Private citizens have fought back against surveillance by using VPN, TOR or similar networks. Some creative file sharers even set up their own alternative network using radiowaves. It is all about being able to connect without becoming vulnarable at the same time.

Bulk downloading could be one solution. If you downloaded a whole website, rather than selected parts of it, and then went offline, your activities on that site would remain hidden. As the storage capacity for PCs increase, we may soon see home networks in which wikipedia and many other sites are available offline, and in which all contact with the outside internet is carefully protected by VPN and other masking techniques.

The internet will be a layered, like an onion. At the center is your computer, outside that is your home network, outside that a regional network, then a national network. On the very shell of the onion, you would find the open net, where the threat level would be highest. But between each layer there will in the future be either a firewall, or some other invisible vetting mechanism before you move on to the next level. A digital customs officer.

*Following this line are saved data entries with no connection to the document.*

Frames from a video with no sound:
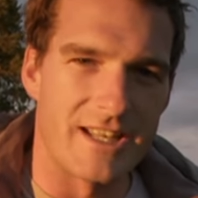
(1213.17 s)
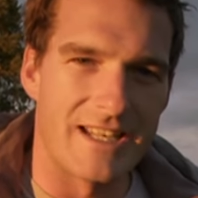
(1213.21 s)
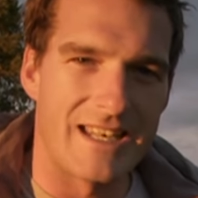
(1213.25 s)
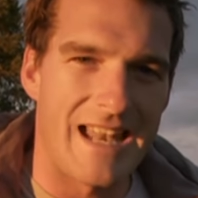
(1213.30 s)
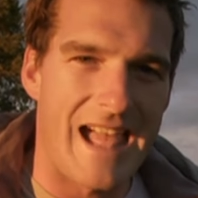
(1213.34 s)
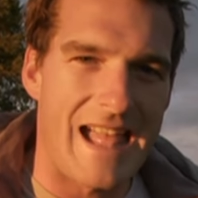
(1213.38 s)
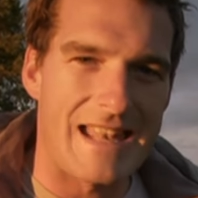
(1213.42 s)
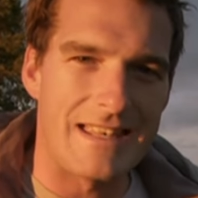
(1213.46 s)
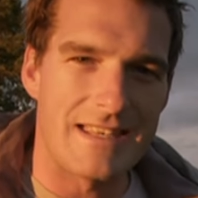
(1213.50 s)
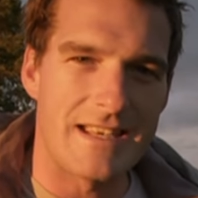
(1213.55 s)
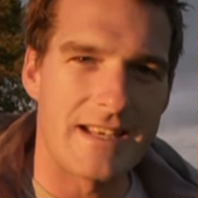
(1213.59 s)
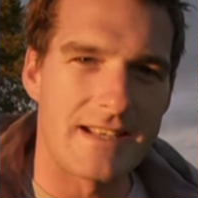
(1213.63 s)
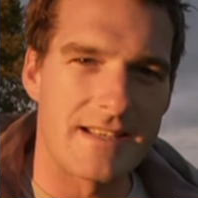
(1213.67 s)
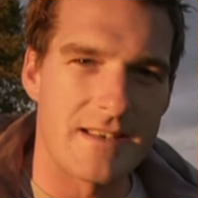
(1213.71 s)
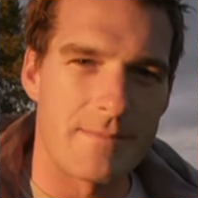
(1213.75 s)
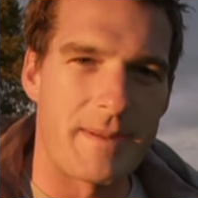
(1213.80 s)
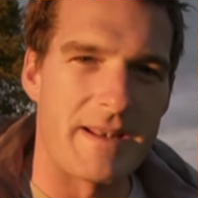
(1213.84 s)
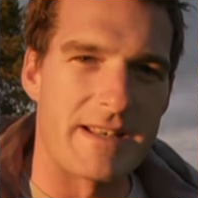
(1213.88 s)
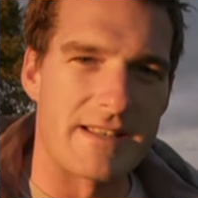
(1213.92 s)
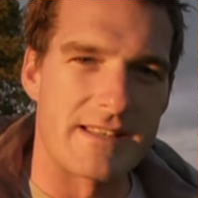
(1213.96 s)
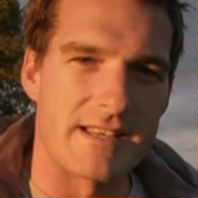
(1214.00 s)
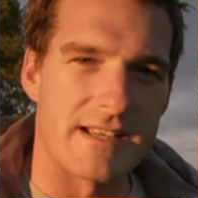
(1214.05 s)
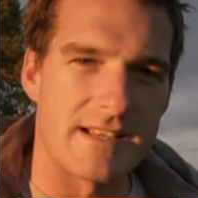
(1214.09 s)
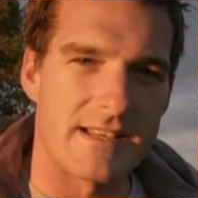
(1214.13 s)
The landings had
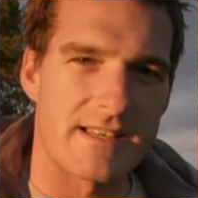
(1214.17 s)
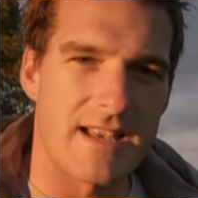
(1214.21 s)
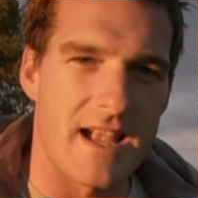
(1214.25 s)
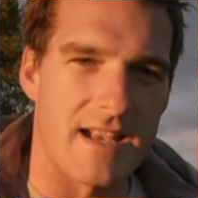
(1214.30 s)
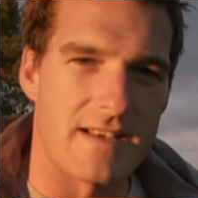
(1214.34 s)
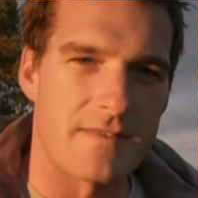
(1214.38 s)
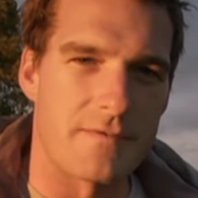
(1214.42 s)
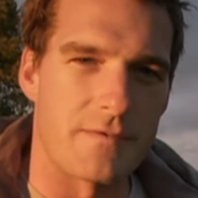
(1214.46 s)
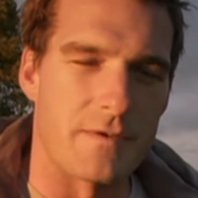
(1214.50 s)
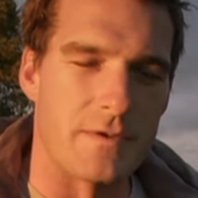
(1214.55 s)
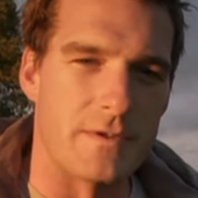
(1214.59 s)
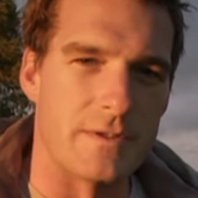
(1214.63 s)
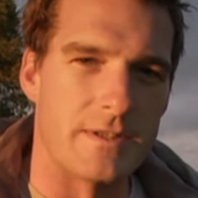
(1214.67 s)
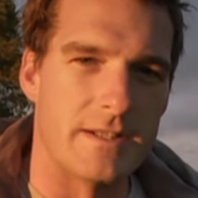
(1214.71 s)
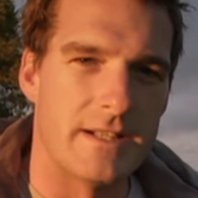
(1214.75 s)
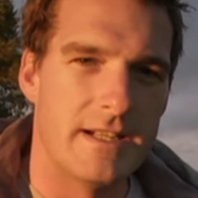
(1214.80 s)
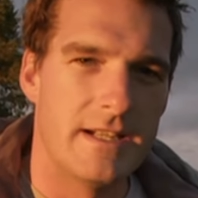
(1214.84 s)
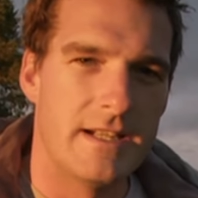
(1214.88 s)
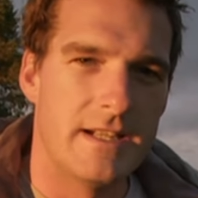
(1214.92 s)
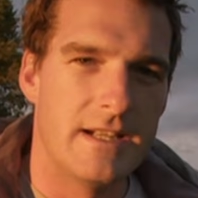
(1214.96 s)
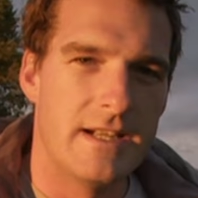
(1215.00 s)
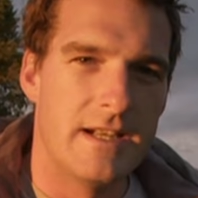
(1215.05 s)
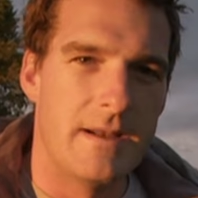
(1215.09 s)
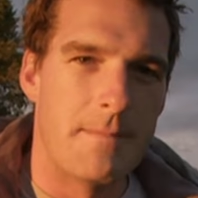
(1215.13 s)
been successful,
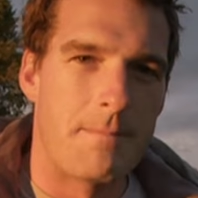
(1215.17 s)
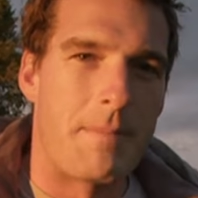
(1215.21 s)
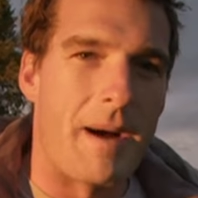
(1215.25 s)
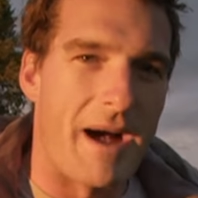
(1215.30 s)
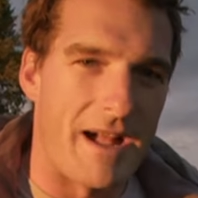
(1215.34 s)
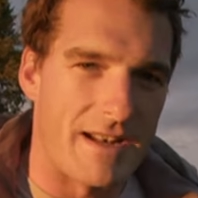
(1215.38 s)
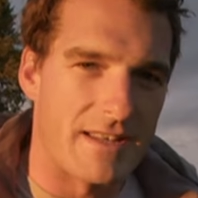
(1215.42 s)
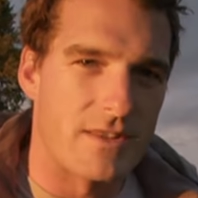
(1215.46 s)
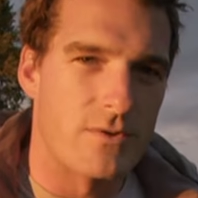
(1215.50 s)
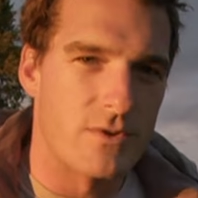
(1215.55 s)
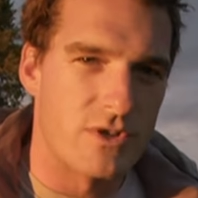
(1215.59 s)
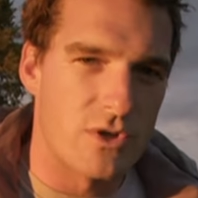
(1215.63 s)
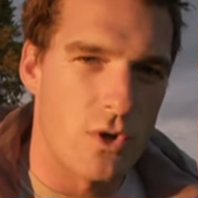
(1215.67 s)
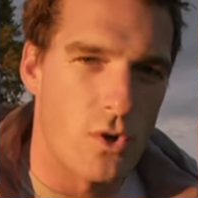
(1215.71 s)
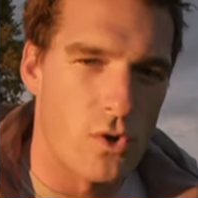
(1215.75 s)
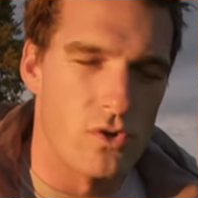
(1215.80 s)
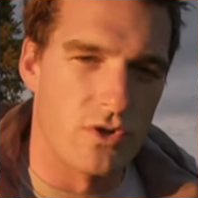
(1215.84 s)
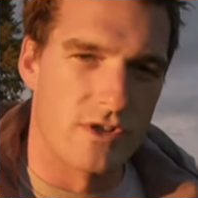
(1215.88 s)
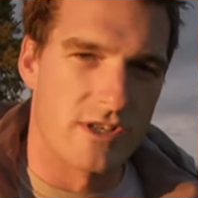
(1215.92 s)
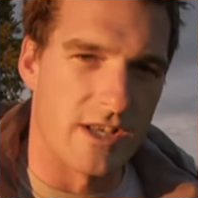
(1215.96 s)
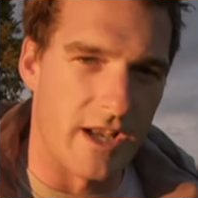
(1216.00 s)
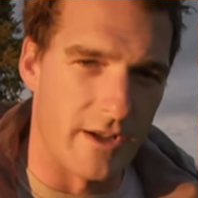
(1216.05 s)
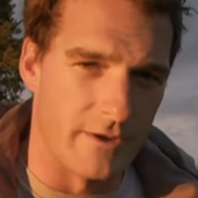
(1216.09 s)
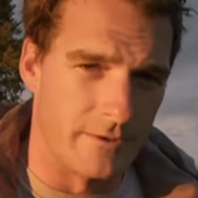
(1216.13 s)
but there was
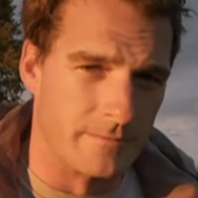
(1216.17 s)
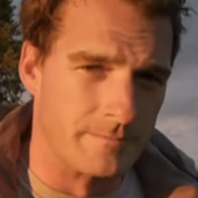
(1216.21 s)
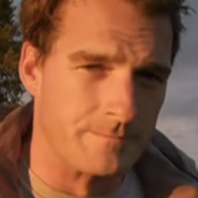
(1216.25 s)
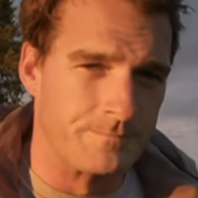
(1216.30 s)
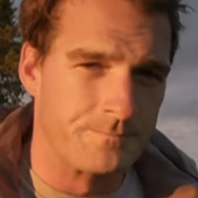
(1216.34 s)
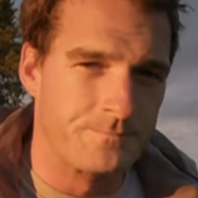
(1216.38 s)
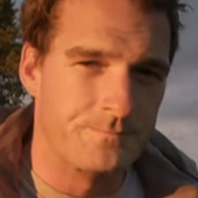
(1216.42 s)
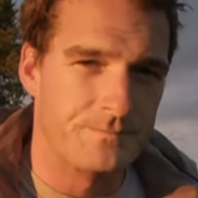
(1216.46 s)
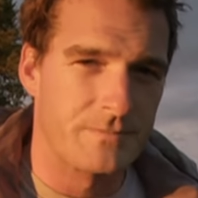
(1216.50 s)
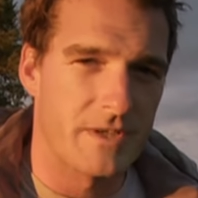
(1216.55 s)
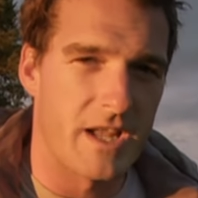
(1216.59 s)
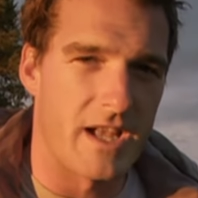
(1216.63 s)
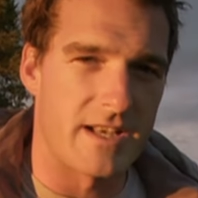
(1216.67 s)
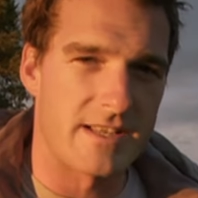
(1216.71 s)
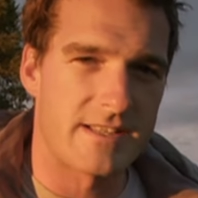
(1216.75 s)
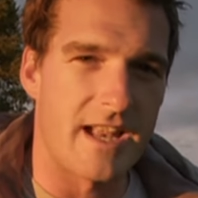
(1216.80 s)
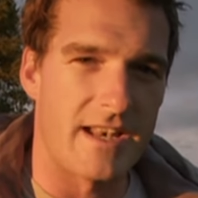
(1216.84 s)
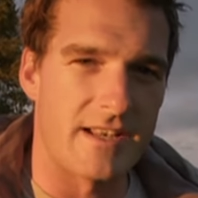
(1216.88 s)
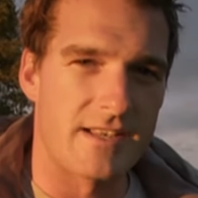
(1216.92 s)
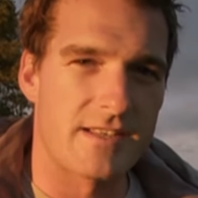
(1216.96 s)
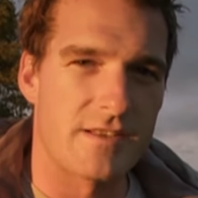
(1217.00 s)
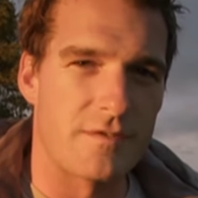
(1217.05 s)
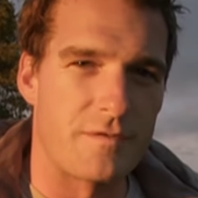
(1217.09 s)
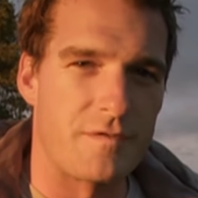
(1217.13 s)
also a
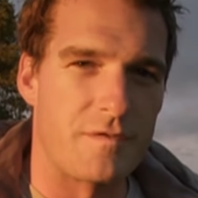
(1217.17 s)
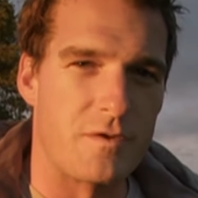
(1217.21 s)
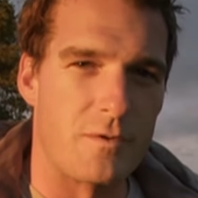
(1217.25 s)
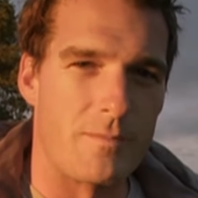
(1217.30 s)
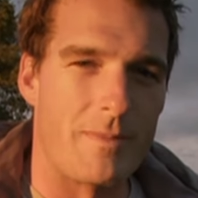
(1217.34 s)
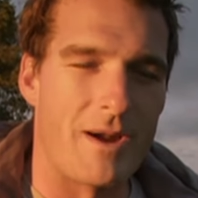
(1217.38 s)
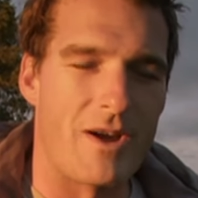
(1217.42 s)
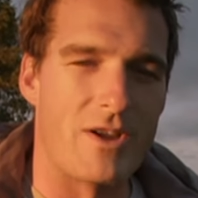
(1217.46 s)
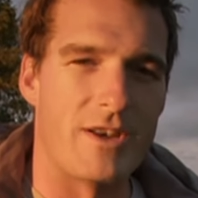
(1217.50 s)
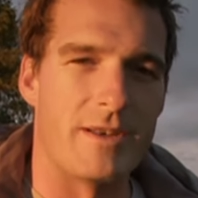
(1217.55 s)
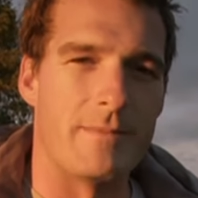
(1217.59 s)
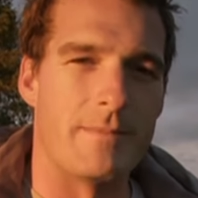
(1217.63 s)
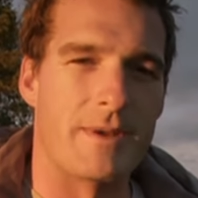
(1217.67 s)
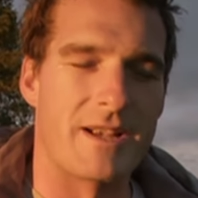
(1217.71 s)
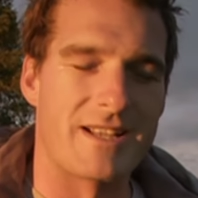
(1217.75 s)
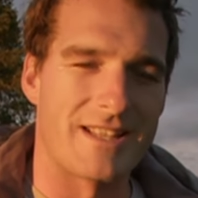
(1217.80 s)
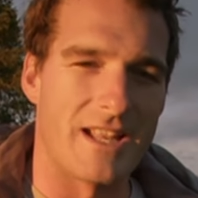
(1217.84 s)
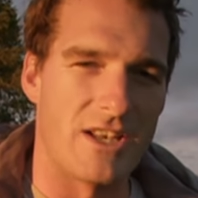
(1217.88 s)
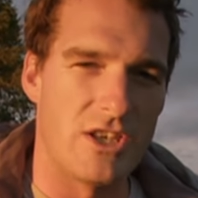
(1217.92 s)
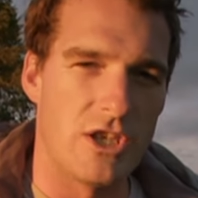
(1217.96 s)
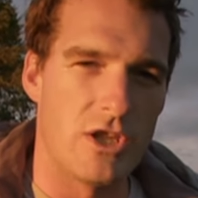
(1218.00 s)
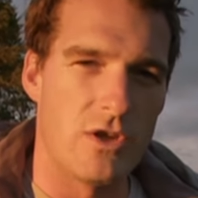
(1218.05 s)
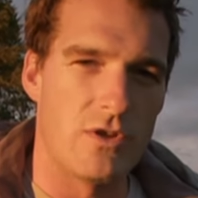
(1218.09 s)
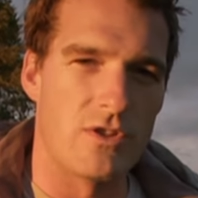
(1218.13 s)
sense of foreboding because
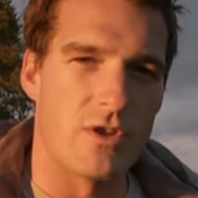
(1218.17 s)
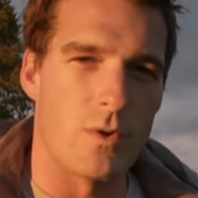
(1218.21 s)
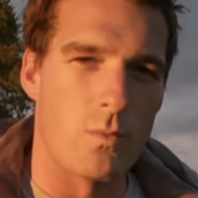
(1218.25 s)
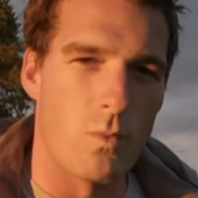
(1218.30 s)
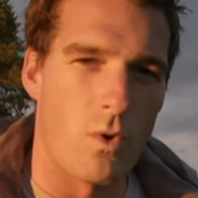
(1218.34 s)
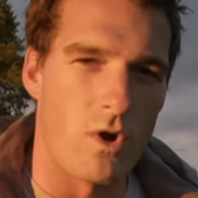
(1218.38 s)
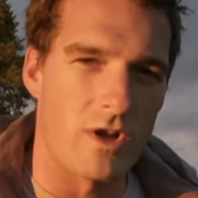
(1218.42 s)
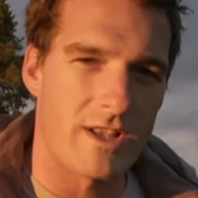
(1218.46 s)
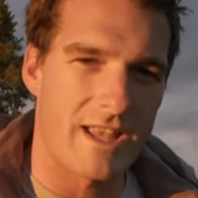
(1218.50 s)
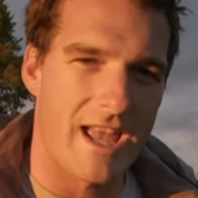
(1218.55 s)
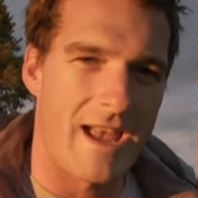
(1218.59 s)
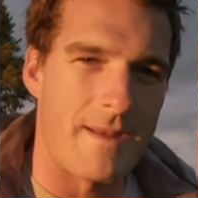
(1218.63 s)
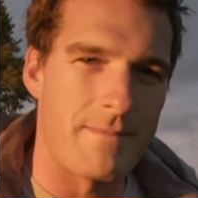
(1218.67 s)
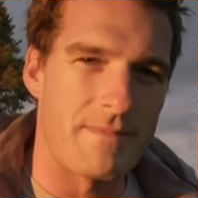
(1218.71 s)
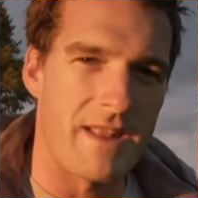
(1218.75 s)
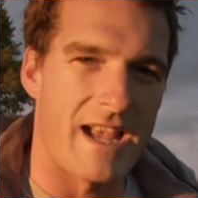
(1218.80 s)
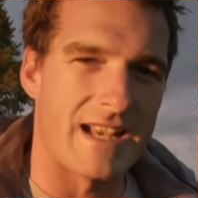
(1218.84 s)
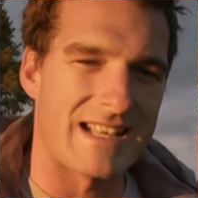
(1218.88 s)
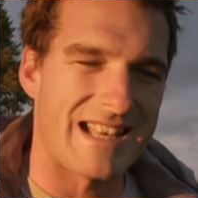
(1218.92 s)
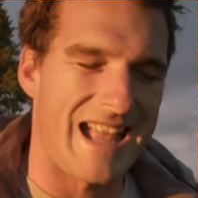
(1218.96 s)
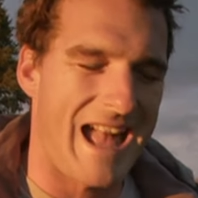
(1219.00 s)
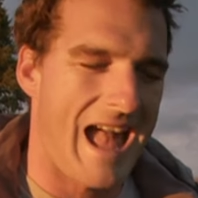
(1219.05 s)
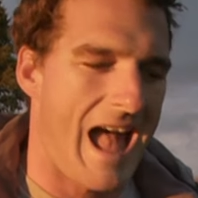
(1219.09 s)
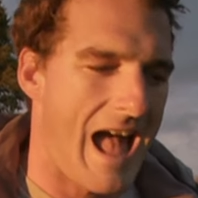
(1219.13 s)
they knew that what came
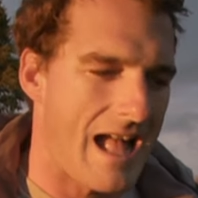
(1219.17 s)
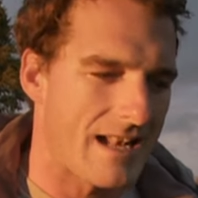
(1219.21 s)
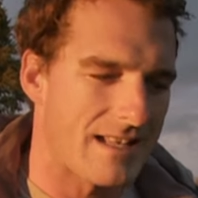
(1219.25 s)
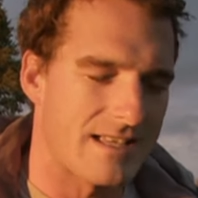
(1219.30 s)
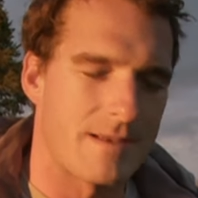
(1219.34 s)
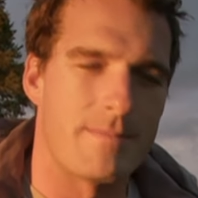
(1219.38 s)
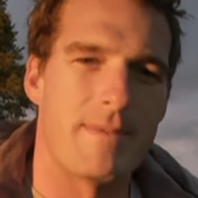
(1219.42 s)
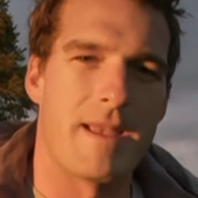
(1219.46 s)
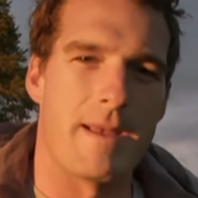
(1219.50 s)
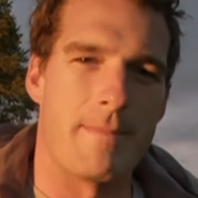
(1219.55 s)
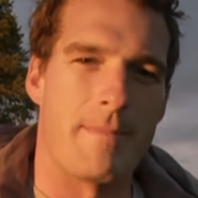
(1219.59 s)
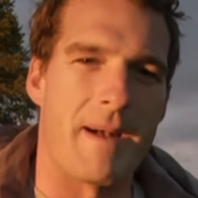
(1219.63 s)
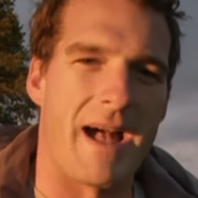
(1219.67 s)
next had to be a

In many ways this is the opposite of a cloud driven society. Cloud storage is not safe. Your children's snapchat images, your emails, your health records, they are all constantly exposed to hacking. In stead, information may be stored in each layer of the internet, the closer to you, the better. Only information that we do not care about may be pushed up into the international cloud.

In the early days of the internet there were hopes that the web would free the world. However, traditional power structures started to reassert themselves in the virtual world. First through the domination of a few mega companies, and now through the introduction of national firewalls run by the state."